Başarabileceğime inanmıştım ufak bir ihtimale rağmen.


Şimdi ise her şey tuz buz olmuştu.


"Aftiel?" Belial'in sesi karşımdan gelirken başımı Res'in olduğu yerden alıp ona çevirdim.


Girişin önünde duruyordu ben ise yuvarlak mağara duvarlarının en köşesinde.
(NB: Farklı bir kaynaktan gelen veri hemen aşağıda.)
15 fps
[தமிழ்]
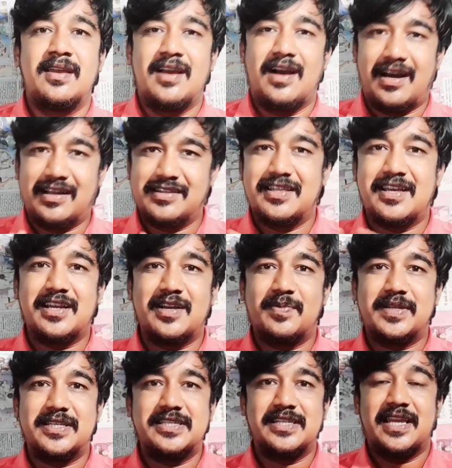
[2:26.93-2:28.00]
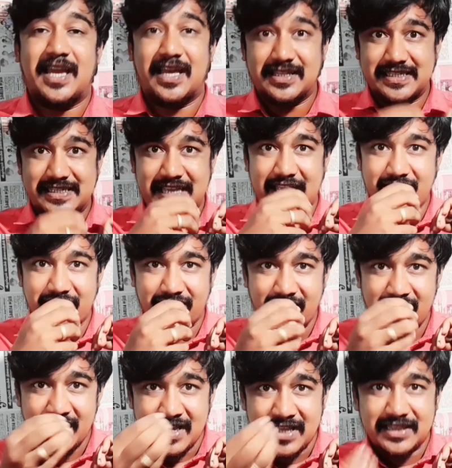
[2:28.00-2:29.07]
அதுதாங்க பிரச்சனை அது
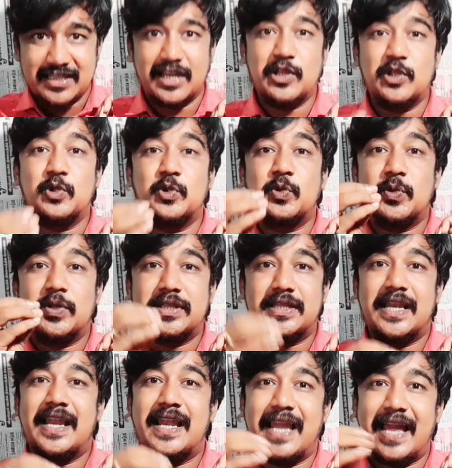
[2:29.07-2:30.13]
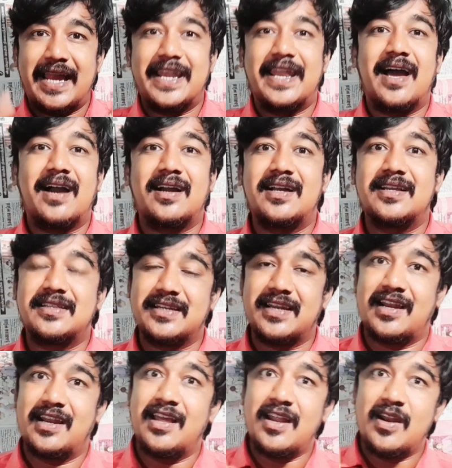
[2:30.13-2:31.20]
சேஃபாக தென் துருவத்தில் லேண்ட்
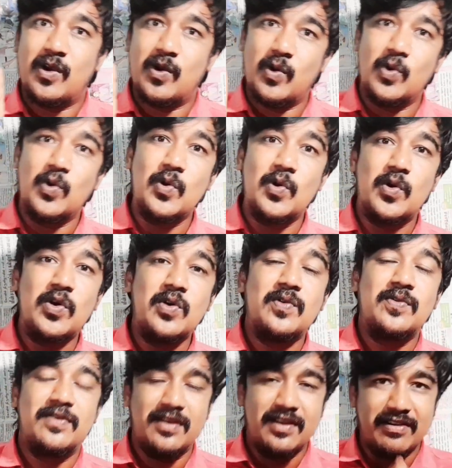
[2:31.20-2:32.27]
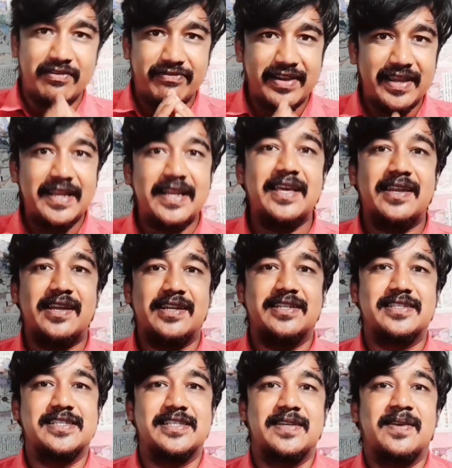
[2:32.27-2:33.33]
ஆகாததுனால லூனோ ஃபெயிலியர் ஆகிடுச்சு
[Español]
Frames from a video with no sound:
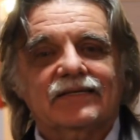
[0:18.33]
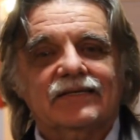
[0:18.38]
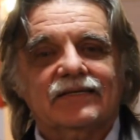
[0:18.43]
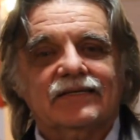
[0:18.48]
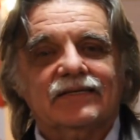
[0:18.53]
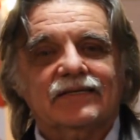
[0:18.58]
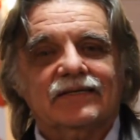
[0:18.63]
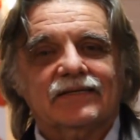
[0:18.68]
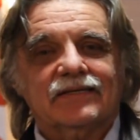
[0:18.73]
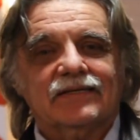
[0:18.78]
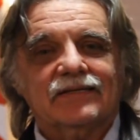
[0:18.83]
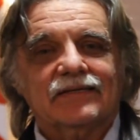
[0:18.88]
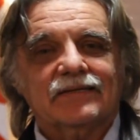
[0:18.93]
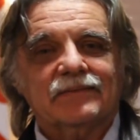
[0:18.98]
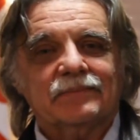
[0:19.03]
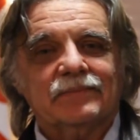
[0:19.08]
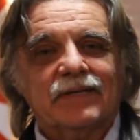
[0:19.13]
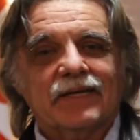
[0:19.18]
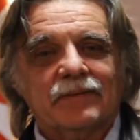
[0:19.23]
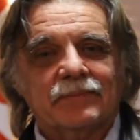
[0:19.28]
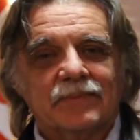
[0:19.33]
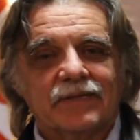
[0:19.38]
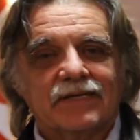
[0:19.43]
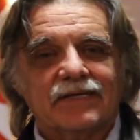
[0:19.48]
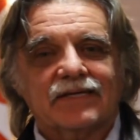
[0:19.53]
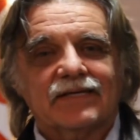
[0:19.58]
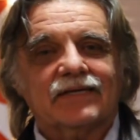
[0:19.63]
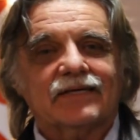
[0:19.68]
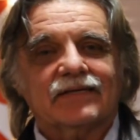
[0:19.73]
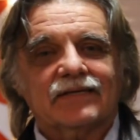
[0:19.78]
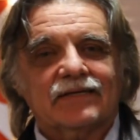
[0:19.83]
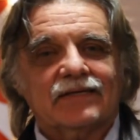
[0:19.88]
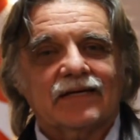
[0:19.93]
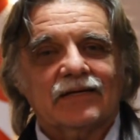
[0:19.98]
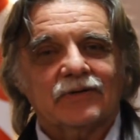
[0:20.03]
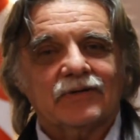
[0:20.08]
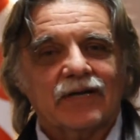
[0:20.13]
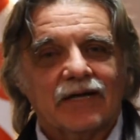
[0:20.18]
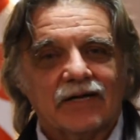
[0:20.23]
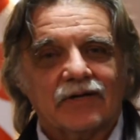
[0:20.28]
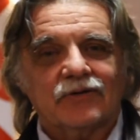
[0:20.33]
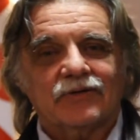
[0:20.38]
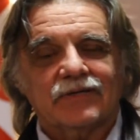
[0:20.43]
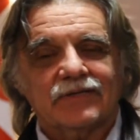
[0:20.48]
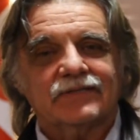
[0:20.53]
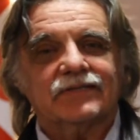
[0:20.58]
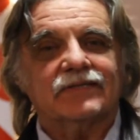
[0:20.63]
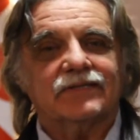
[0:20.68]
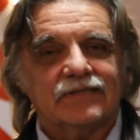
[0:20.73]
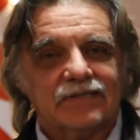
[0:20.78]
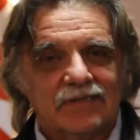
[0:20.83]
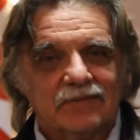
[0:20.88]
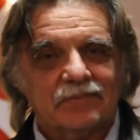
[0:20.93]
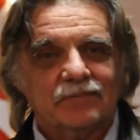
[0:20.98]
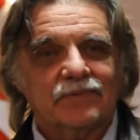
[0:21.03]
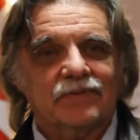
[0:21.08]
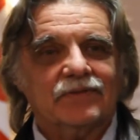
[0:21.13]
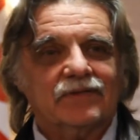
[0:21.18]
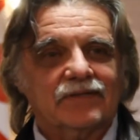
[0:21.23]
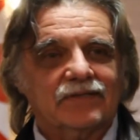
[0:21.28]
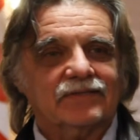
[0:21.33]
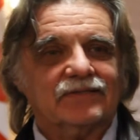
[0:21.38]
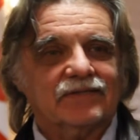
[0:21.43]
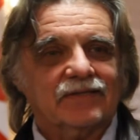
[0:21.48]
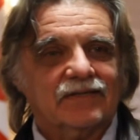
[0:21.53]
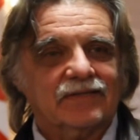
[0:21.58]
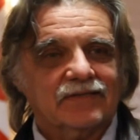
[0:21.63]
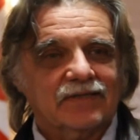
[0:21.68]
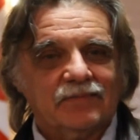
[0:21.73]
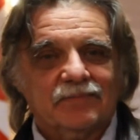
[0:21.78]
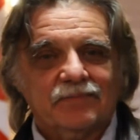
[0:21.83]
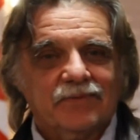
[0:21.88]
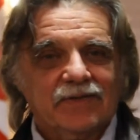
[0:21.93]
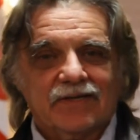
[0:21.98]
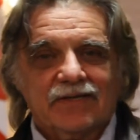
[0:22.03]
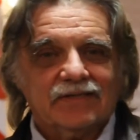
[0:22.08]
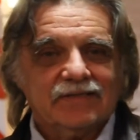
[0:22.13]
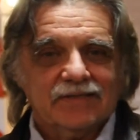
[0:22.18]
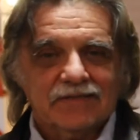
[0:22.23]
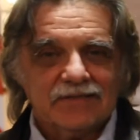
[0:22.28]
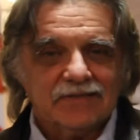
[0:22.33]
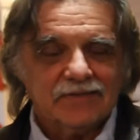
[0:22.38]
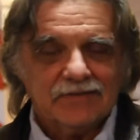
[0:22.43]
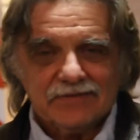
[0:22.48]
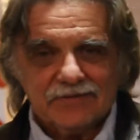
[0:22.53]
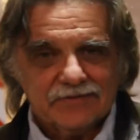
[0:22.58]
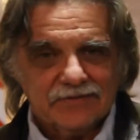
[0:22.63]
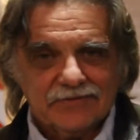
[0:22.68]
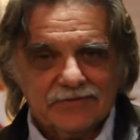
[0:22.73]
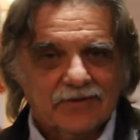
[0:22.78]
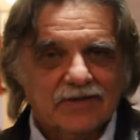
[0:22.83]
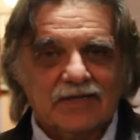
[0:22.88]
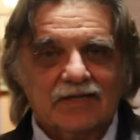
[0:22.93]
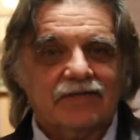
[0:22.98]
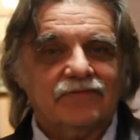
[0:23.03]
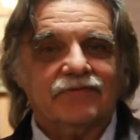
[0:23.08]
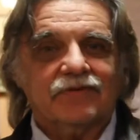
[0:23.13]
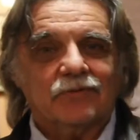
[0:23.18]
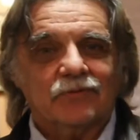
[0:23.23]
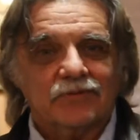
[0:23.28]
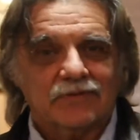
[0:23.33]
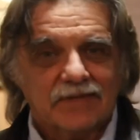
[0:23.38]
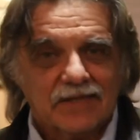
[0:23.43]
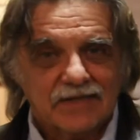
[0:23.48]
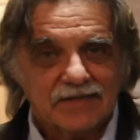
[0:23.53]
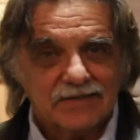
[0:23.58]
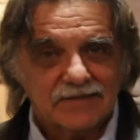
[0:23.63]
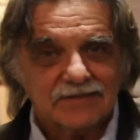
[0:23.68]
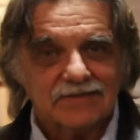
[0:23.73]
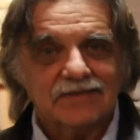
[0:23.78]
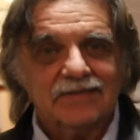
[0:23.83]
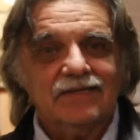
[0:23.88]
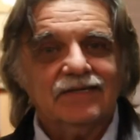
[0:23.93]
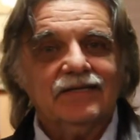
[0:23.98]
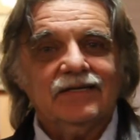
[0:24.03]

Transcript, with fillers: eh, para mí que a lo largo de este tiempo, que es el tiempo argentino con todas las dificultades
"Sen nasıl kaçtın?" Hiçbir şey söylemeden yüzüne baktım. Kafasını biraz daha kaldırıp Res'i gördü


"Res?" Diye şaşkınca sordu.


"Onun bir suçu yok, dokunma ona." Dediğimde bu söylediğim söz üzerine bana baktı.


"Bana bir açıklama yap önce Aftiel. Ben senin kaçtığını bilmiyordum bile birden buradan beni çağırdılar ve kendimi burada buldum." Yutkundum.


"Neyi açıklayacağım Belial, beni zindana attırdığını mı?" Yüzüm tiksinti ifadesiyle dolup taştı.


Eliyle ensesini kaşıdı.


"Bana suçlu gibi bakma! Daha hiçbir şey hatırlamıyorum ben! Seni sevdiğim günleri saat saat hatırlayıp aynı anda ihanetini başka birinden duyuyorum! Aşıkken düşman olduğumuzla savaşıyorum! O yüzden Aftiel bana sakın suçluymuşum gibi bakma." Başımı iki yana salladım.


"Aşık?" Güldüm. "Belial aşık olur musun sen?" Gözlerini kapattı. Gözümden bir damla yaş aktı.


"Sana ne demeli peki? Daha hatırlamadığın bir çok şey varken sen duyduğuna inandın." Dediğimde olumsuz bir mırıltı çıkardı.


"İnansaydım çoktan ölmüştün." Gözlerimden akan yaşlar yanağımdan uzanıp yere doğru yol aldı.


"Sen beni ölüme terk ettin... O hücre bana zehir bilmiyor muydun? Öldürmedin mi şimdi?" Yine... Diye içimden devam ettim cümleye. Dışarıdan söylemeye gücüm yetmedi.


"Öğrenmiş oldum. Gidiyoruz ben hatırlayana kadar benimle olacaksın." Res'e baktığımda çizmeyi bırakmıştı. Gözleri beni buldu ama Belial'i görmeyi beklemediği anlaşılıyordu.


Önüme doğru iniş yapıp Belial ile arama girdi.


"İzin ver gidelim." Dediğinde Belial bir bana bir de ona baktı.


"Vermiyorum." Res güldü.


"Hadi ama dostum. Aftiel orada yaşayamaz." Derin bir nefes aldı. Vereceği cevabı bekliyordum.


"Ben yanıma alırım o zaman orada yaşabilir mi Res? Dostum." Son kelimesine baskı yapmıştı.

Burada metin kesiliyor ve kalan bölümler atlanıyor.